(Task description)
Set down exactly the lines from the first line of the records through the line that contains "[1.33-1.50s]", and leave every picture out.

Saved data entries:
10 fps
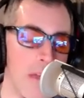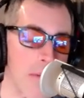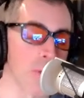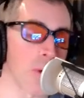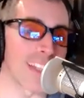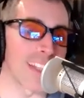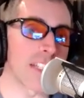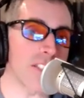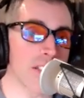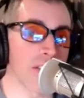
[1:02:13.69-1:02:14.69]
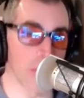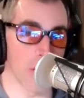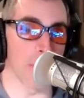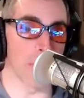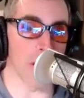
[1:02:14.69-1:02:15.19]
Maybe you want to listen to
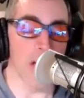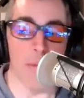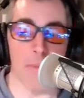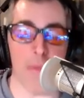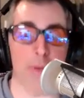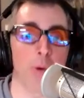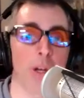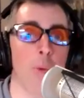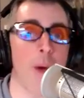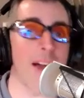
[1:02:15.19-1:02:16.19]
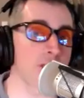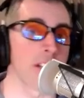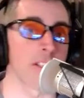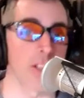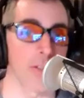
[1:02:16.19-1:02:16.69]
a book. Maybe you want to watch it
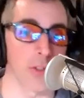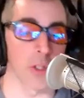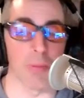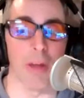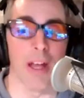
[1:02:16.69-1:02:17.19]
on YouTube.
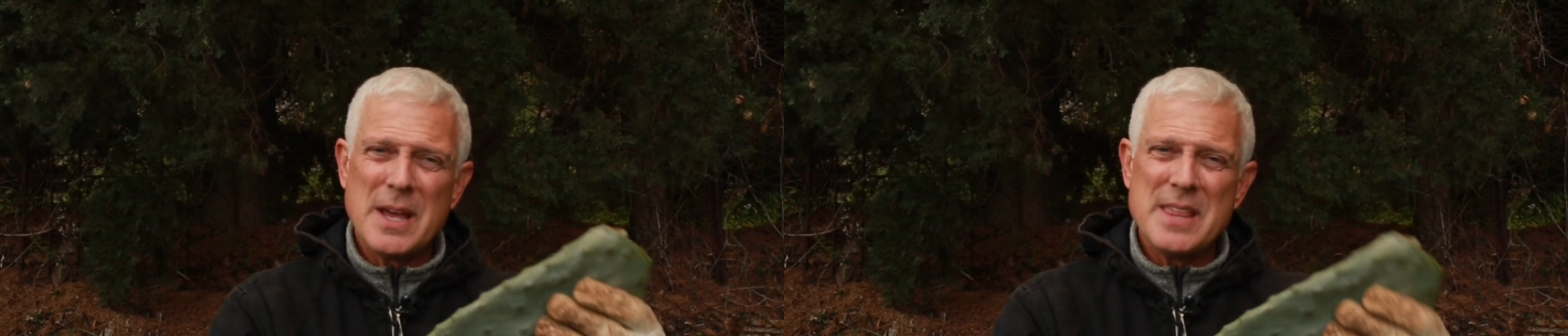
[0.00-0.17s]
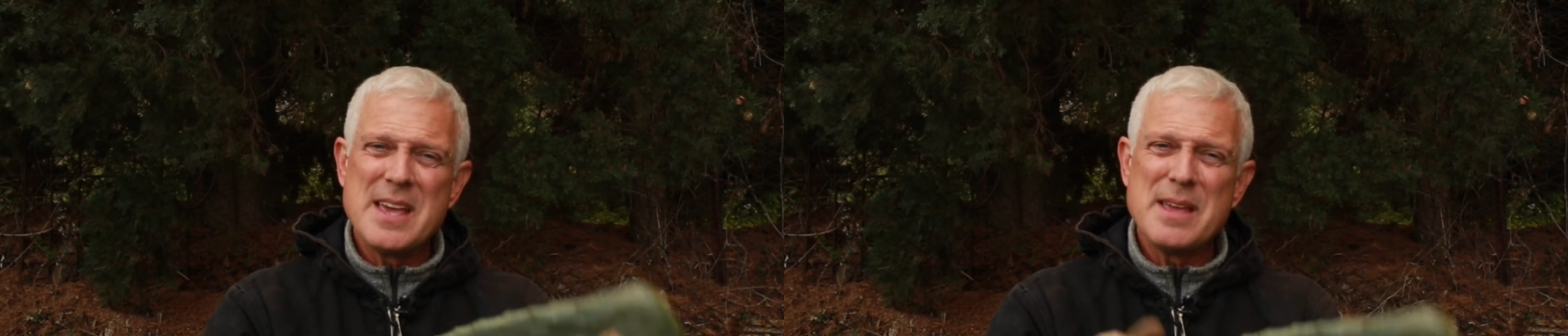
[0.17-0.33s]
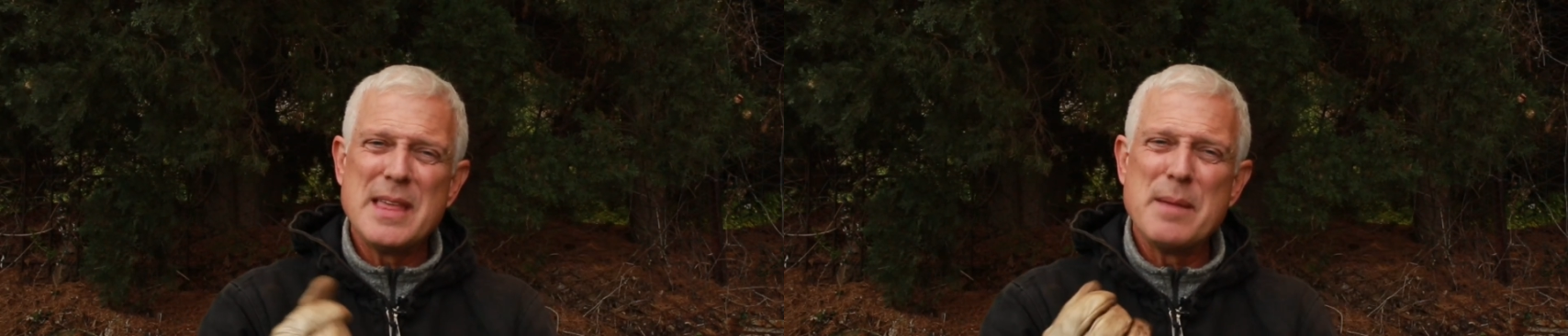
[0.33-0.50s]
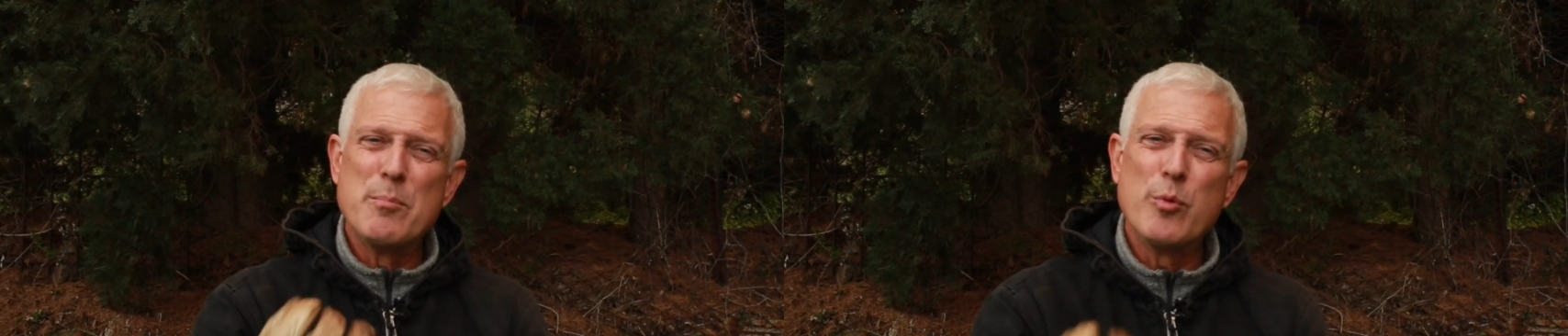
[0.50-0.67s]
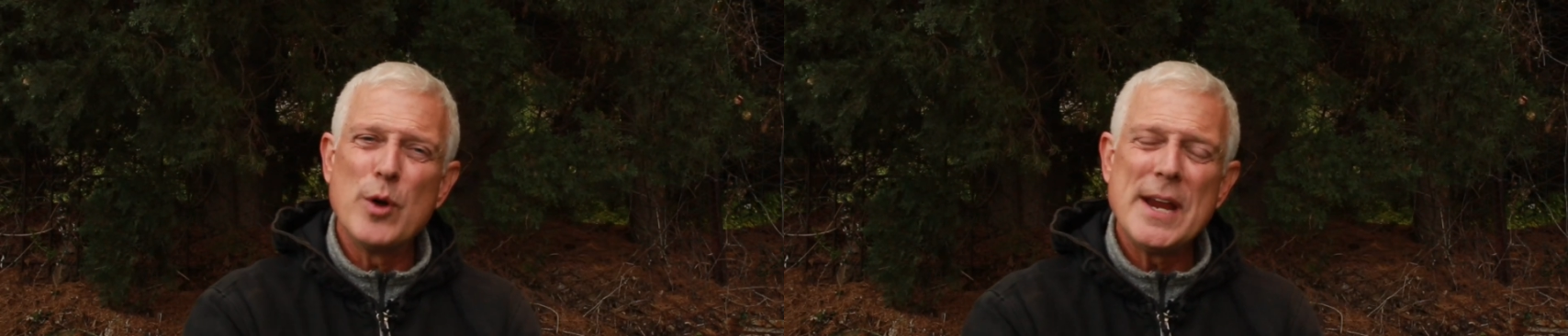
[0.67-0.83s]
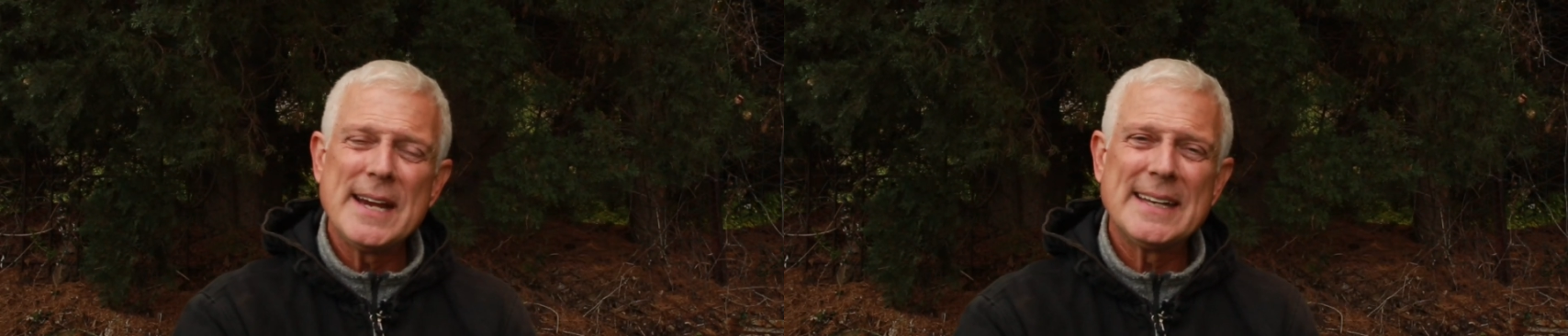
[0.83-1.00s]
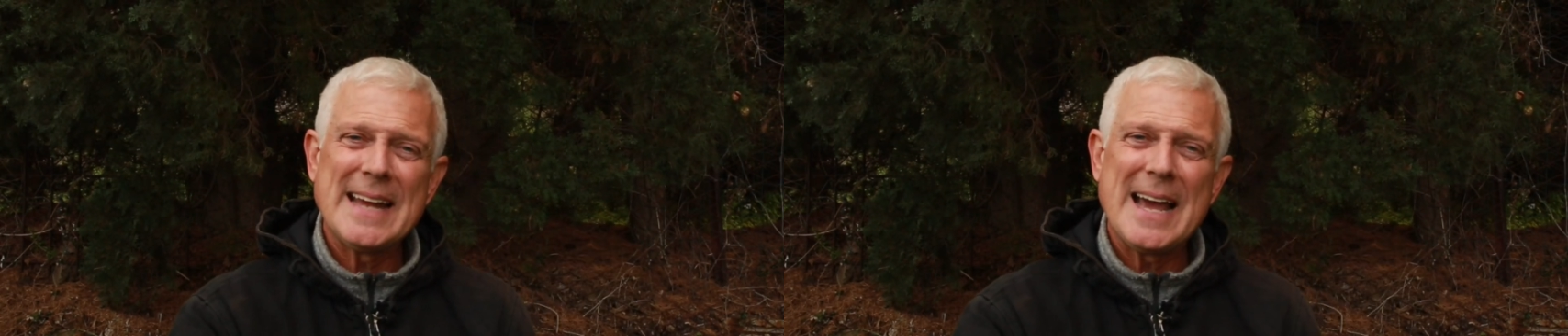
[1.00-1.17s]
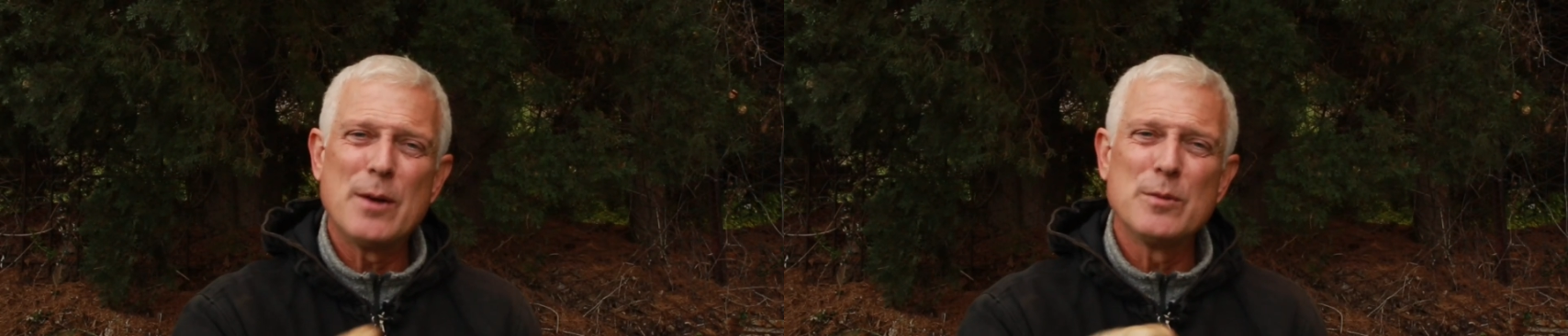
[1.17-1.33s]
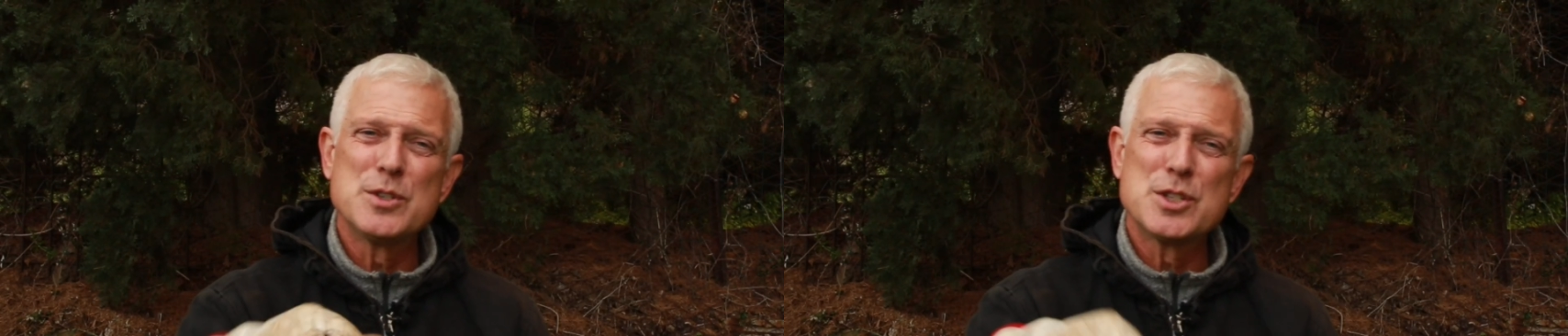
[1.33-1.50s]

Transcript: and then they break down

(Answer area)
10 fps
[1:02:13.69-1:02:14.69]
[1:02:14.69-1:02:15.19]
Maybe you want to listen to
[1:02:15.19-1:02:16.19]
[1:02:16.19-1:02:16.69]
a book. Maybe you want to watch it
[1:02:16.69-1:02:17.19]
on YouTube.
[0.00-0.17s]
[0.17-0.33s]
[0.33-0.50s]
[0.50-0.67s]
[0.67-0.83s]
[0.83-1.00s]
[1.00-1.17s]
[1.17-1.33s]
[1.33-1.50s]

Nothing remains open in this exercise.